I watch all my TV in uncompressed HD thanks to FIOS so i'm sure I use way more then that. esp. when recording 2 HD shows on the DVR and possible watching a 3rd some else in the house. I think these numbers are for light users. I use gb's of bandwidth a day, Around 20+ easily
@Murkurie An HD channel encoded in MPEG-2, even on FiOS, is probably no more than 20Mbbps. Meaning 2.5MBps, or 9GB per hour. Not sure consuming but not watching counts in this study though...
I agree these numbers are total bogus and idiotic. In parts they are talking about Bytes consumed in which they have the bitrate of the various forms of communication severely skewed, especially when it comes to phone, computer and radio. Then they start talking about words? You can't measure how many bytes a word counts as. A word spoken on a HDTV broadcast for 1 second is going to take up about 1.5 million bytes, whereas that same word in a text message would likely take 10 bytes or less. I am as absorbed in media as anyone, and I assure you I don't take in 34 GB per day in media.
I think it would be interesting to see how much data we process in our normal lives every day. From the moment we wake up, everything we see, hear, think, and do all day. If it were somehow translated into a quantity. Petabytes?
TAX it
By "Americans" it refers to the USA or the whole continent?
@AnastasiosAntoniosToulkeridis
By whole continent, does you mean North America or South America?
I will give it a month till this is spun into some global warming BS and we have to pay $$$ to reduce our carbon footprint from all the servers and computers.
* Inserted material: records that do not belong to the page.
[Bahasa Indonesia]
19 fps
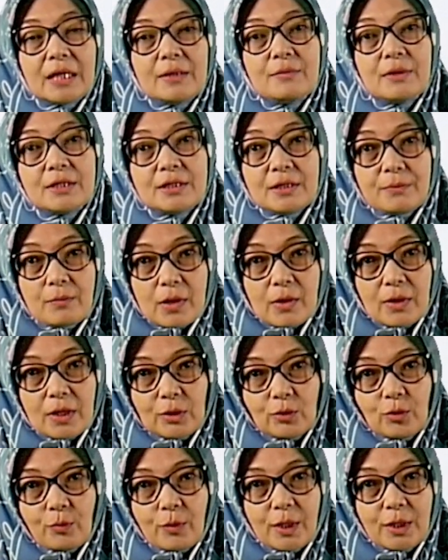biasanya
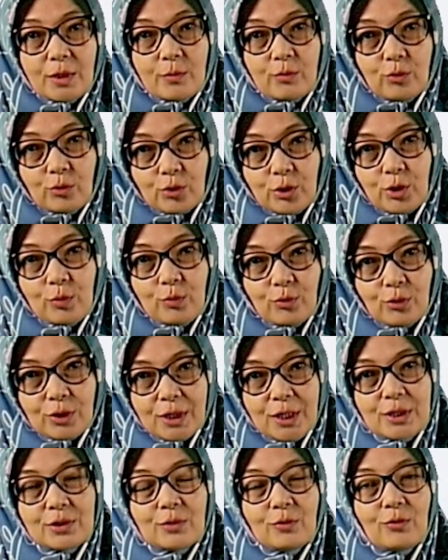perawat itu pengennya
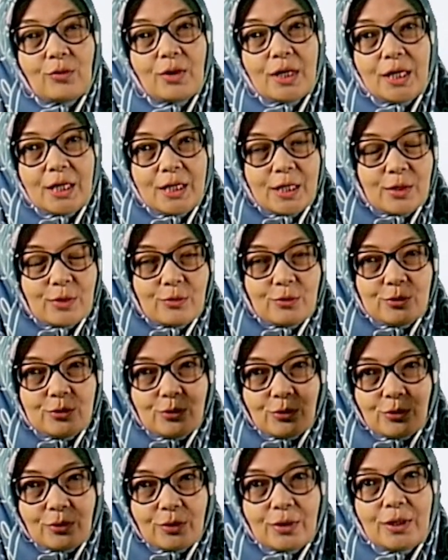putih-putih semua ya dari
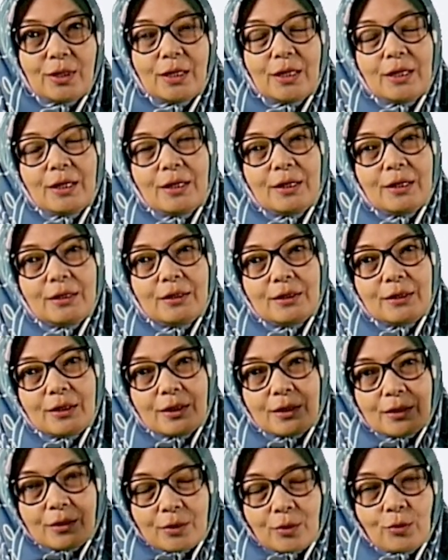ujung e,
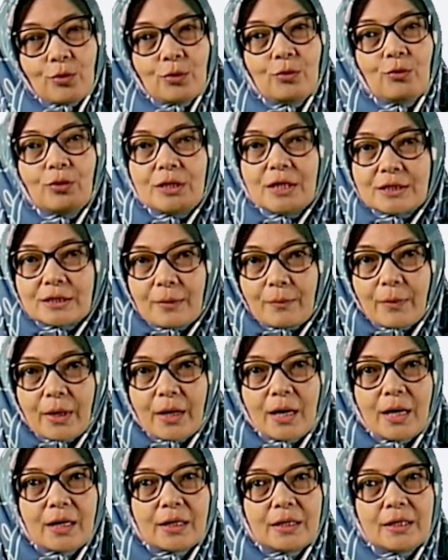kerudungnya sampai
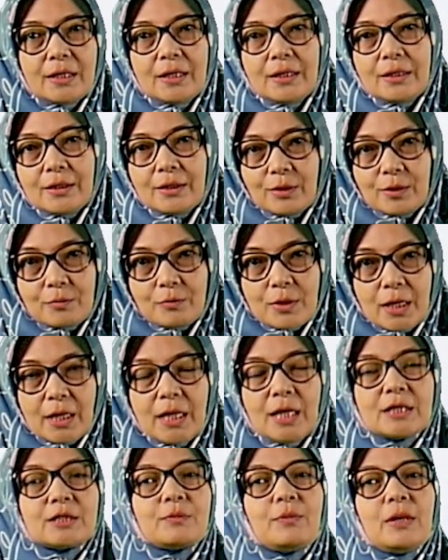kaki
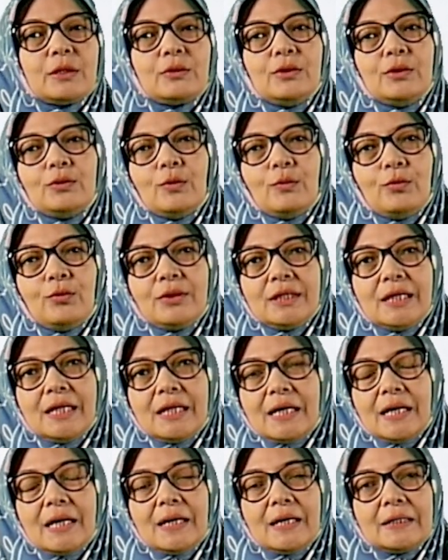bagian sepatu itu putih.
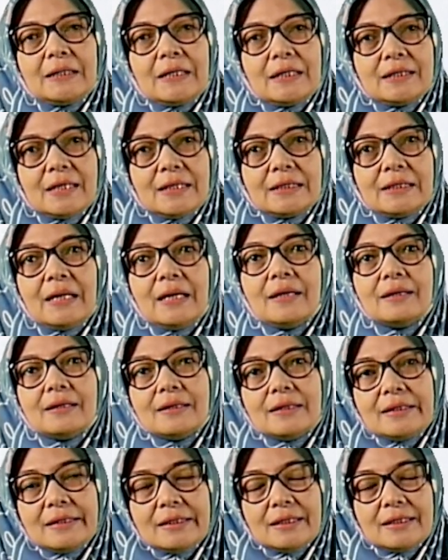Nah, ternyata
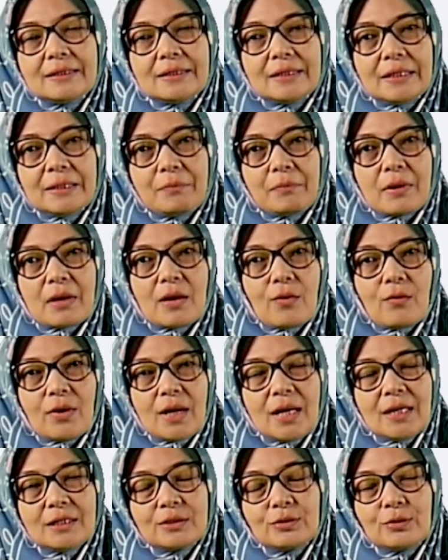di sini
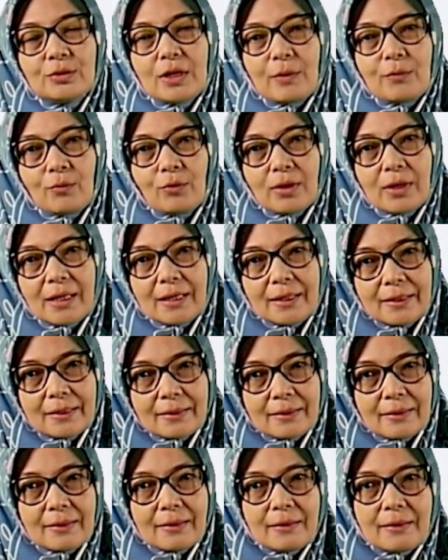perawat sudah mulai
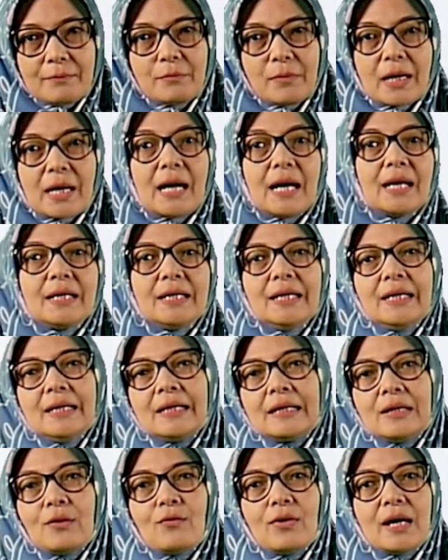beralih
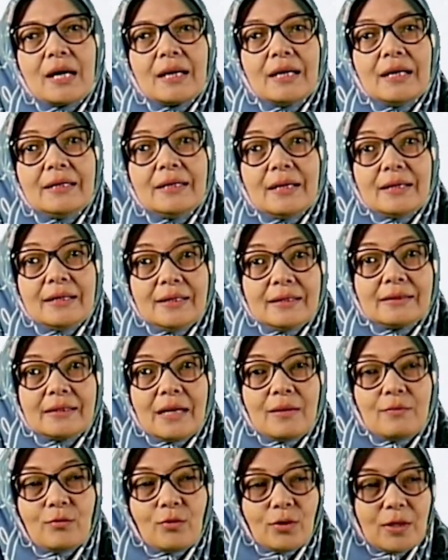ke warna yang
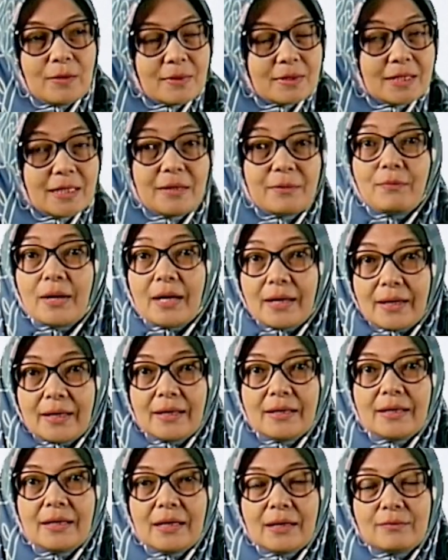hitam, mungkin bisa dipakai
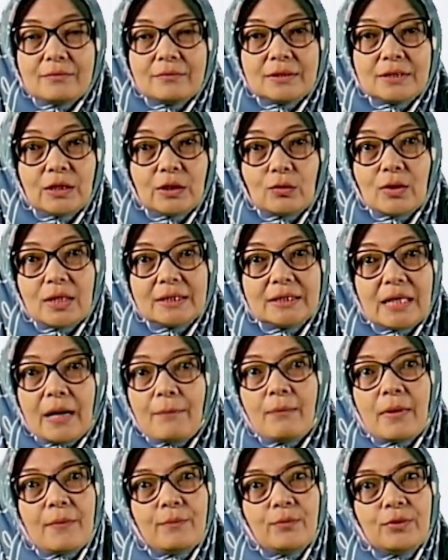dalam situasi
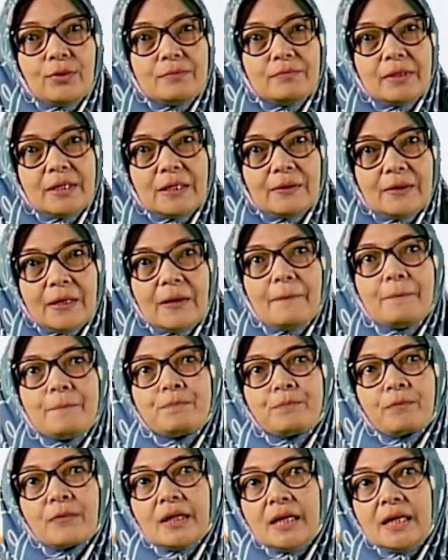apapun gitu ya.
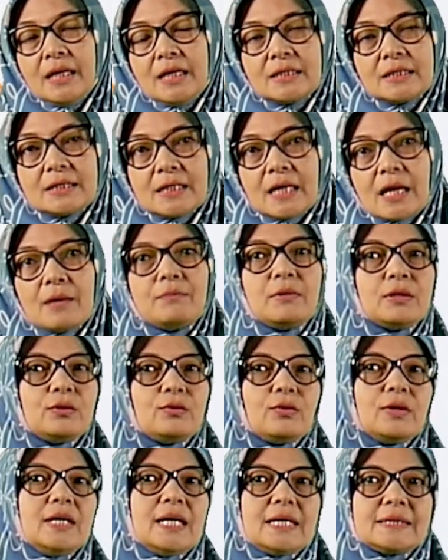Ini secara
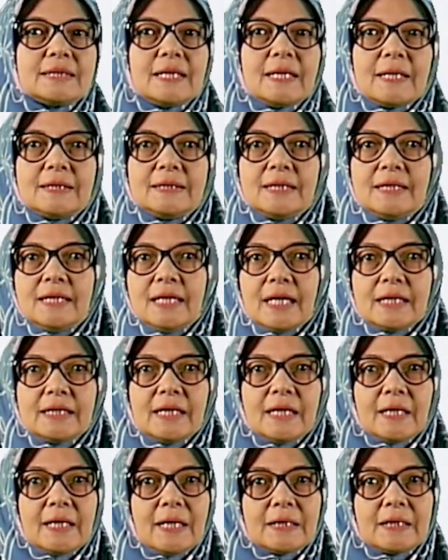bentuk dasar. Jadi yang
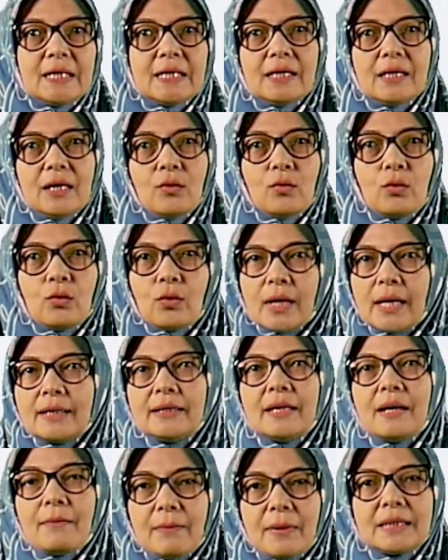dilihat adalah ukuran
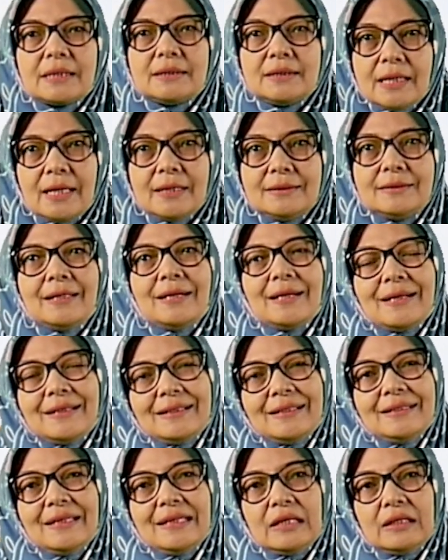yang pasnya aja
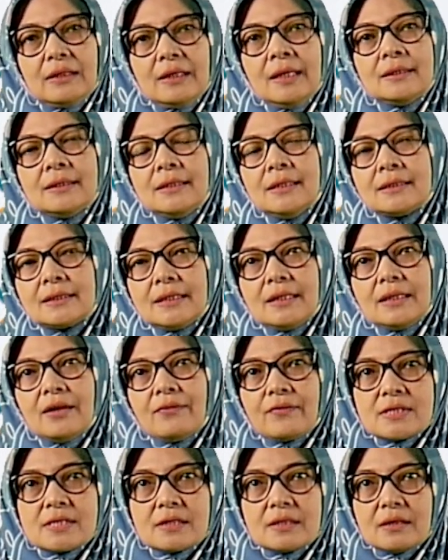katanya gitu ya. Jadi sehingga
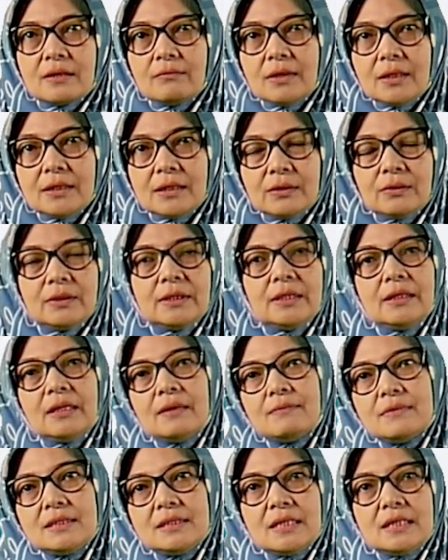fashionable itu tidak
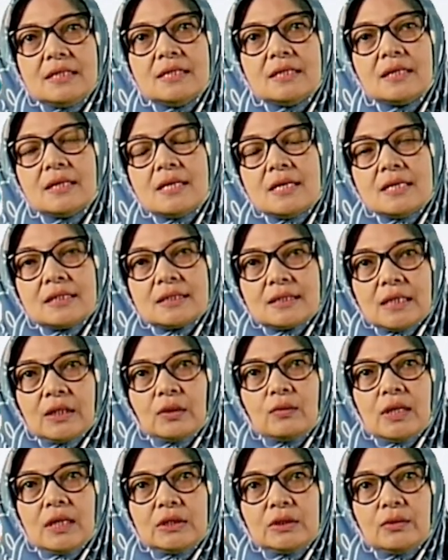menjadi
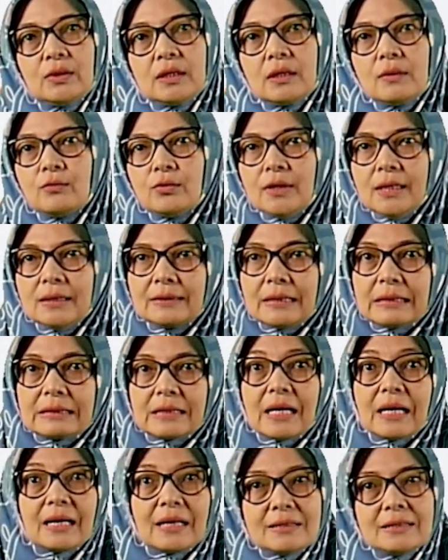satu acuan. Kemudian
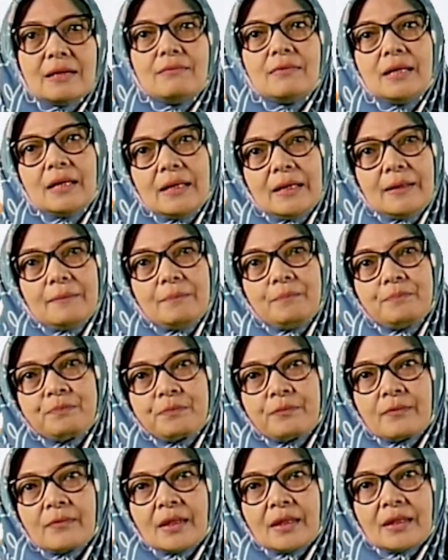tentang kenyamanan.
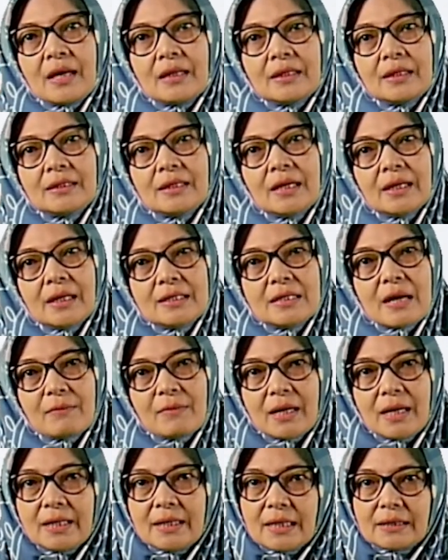Nah, tentang
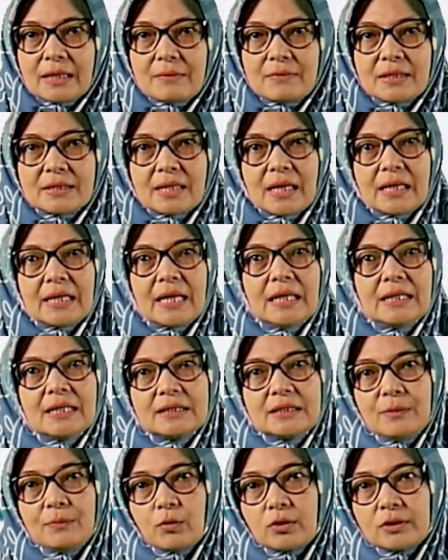kenyamanan kita bisa lihat di
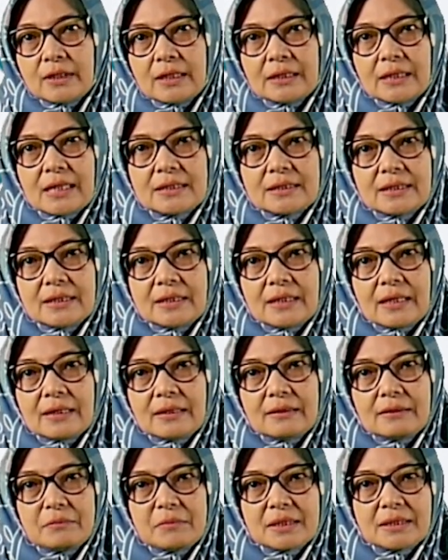sini persentase yang
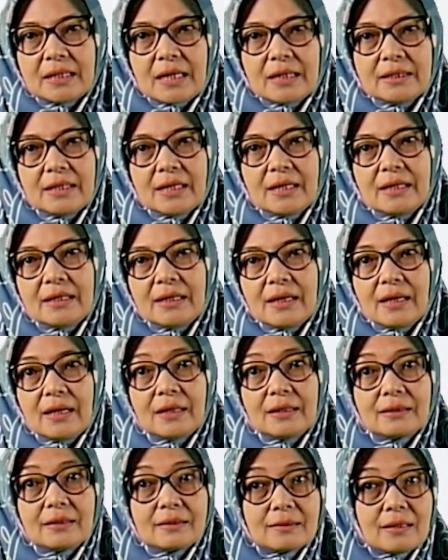besarnya adalah
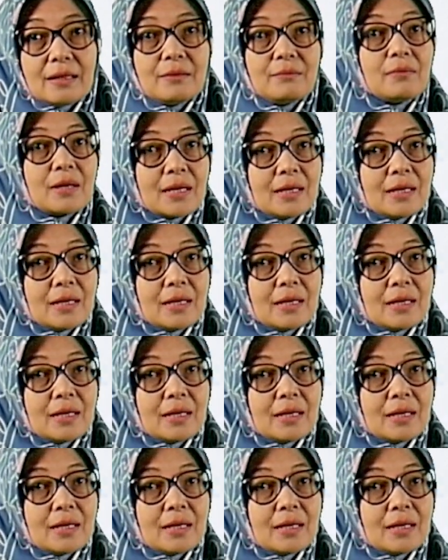tentang berat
this is flawed...a half hour SD broadcast might be more physical data than a phone call or a book...but you don't just take in the words, it's the emotions and images associated with the data input, which can be huge, moreso than television or similiar media because the images you associate with them are so clear cut and defined.
FOR PORN
Wow, this is almost as impressive as the BS statistic from a decade ago that attempted to quantify the data content of the average human brain at 10 terabytes.
By today's standards, that's barely enough to hold most people's collections of porno, movies and music.
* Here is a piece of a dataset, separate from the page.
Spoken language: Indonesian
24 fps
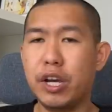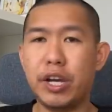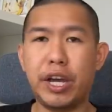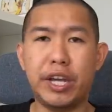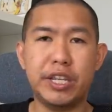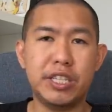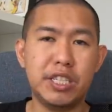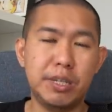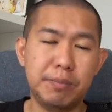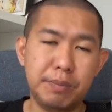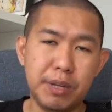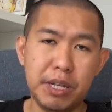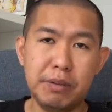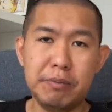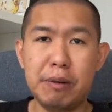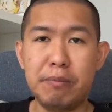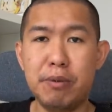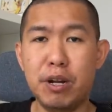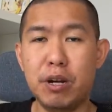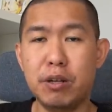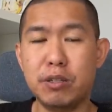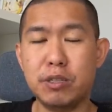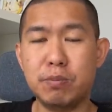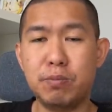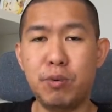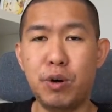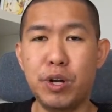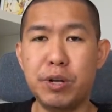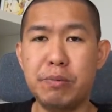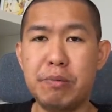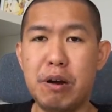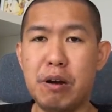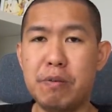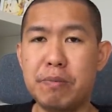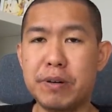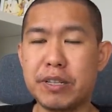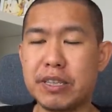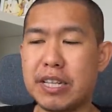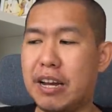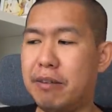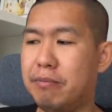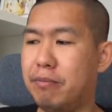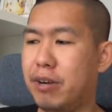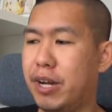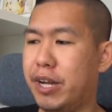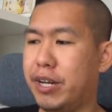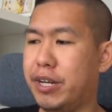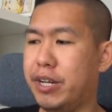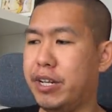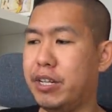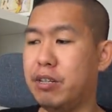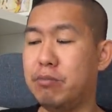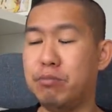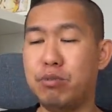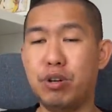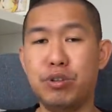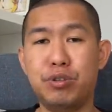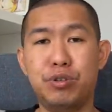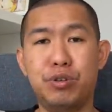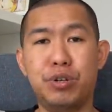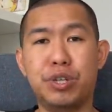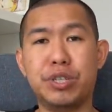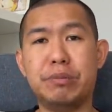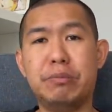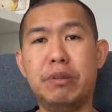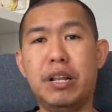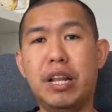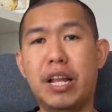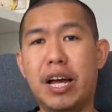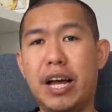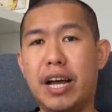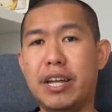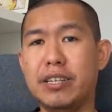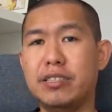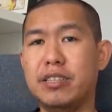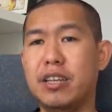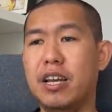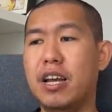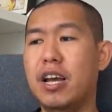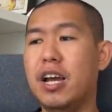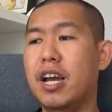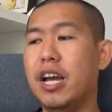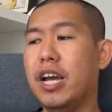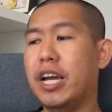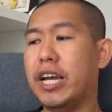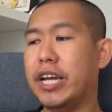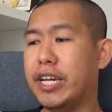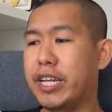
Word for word: KCP 15 poin di babak pertama and then LeBron juga 11.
Furthermore, it's unlikely our brains actually "consume" any form of input to completion. More likely, we only actually "remember" tiny fragments of any event, then simply reconstruct them by tweening the fragments we do memorize back together in a way that seems logical to us when asked to recall them.
In other words, nothing is stored or recalled objectively enough to be quantified by any reliable means. We just wing it and self-correct each time.
I guess the information is consumed over different networks (Cable, Internet, fixed and mobile networks...). So if an ISP plans to bring all that traffic over one channel, namely the internet, he would have to dimension its network accordingly. Taking these figures and doing the math, you end up that a 6 Megabit/sec connection could handle it. Interesting! (34 GByte / 11.8 hours = 23 Gbit/h = 6.4 Mbit/s)
zomg how do you process 2,93 Gb of print information, a fucking large pdf of 700 pages is just 6mb
34 GB a day? I'm sure if our HD was 20Mbps [where it should be] instead of 3Mbps [where it is], we'd be looking at ten fold of data usage.
wheres the pornography part in the pie graph?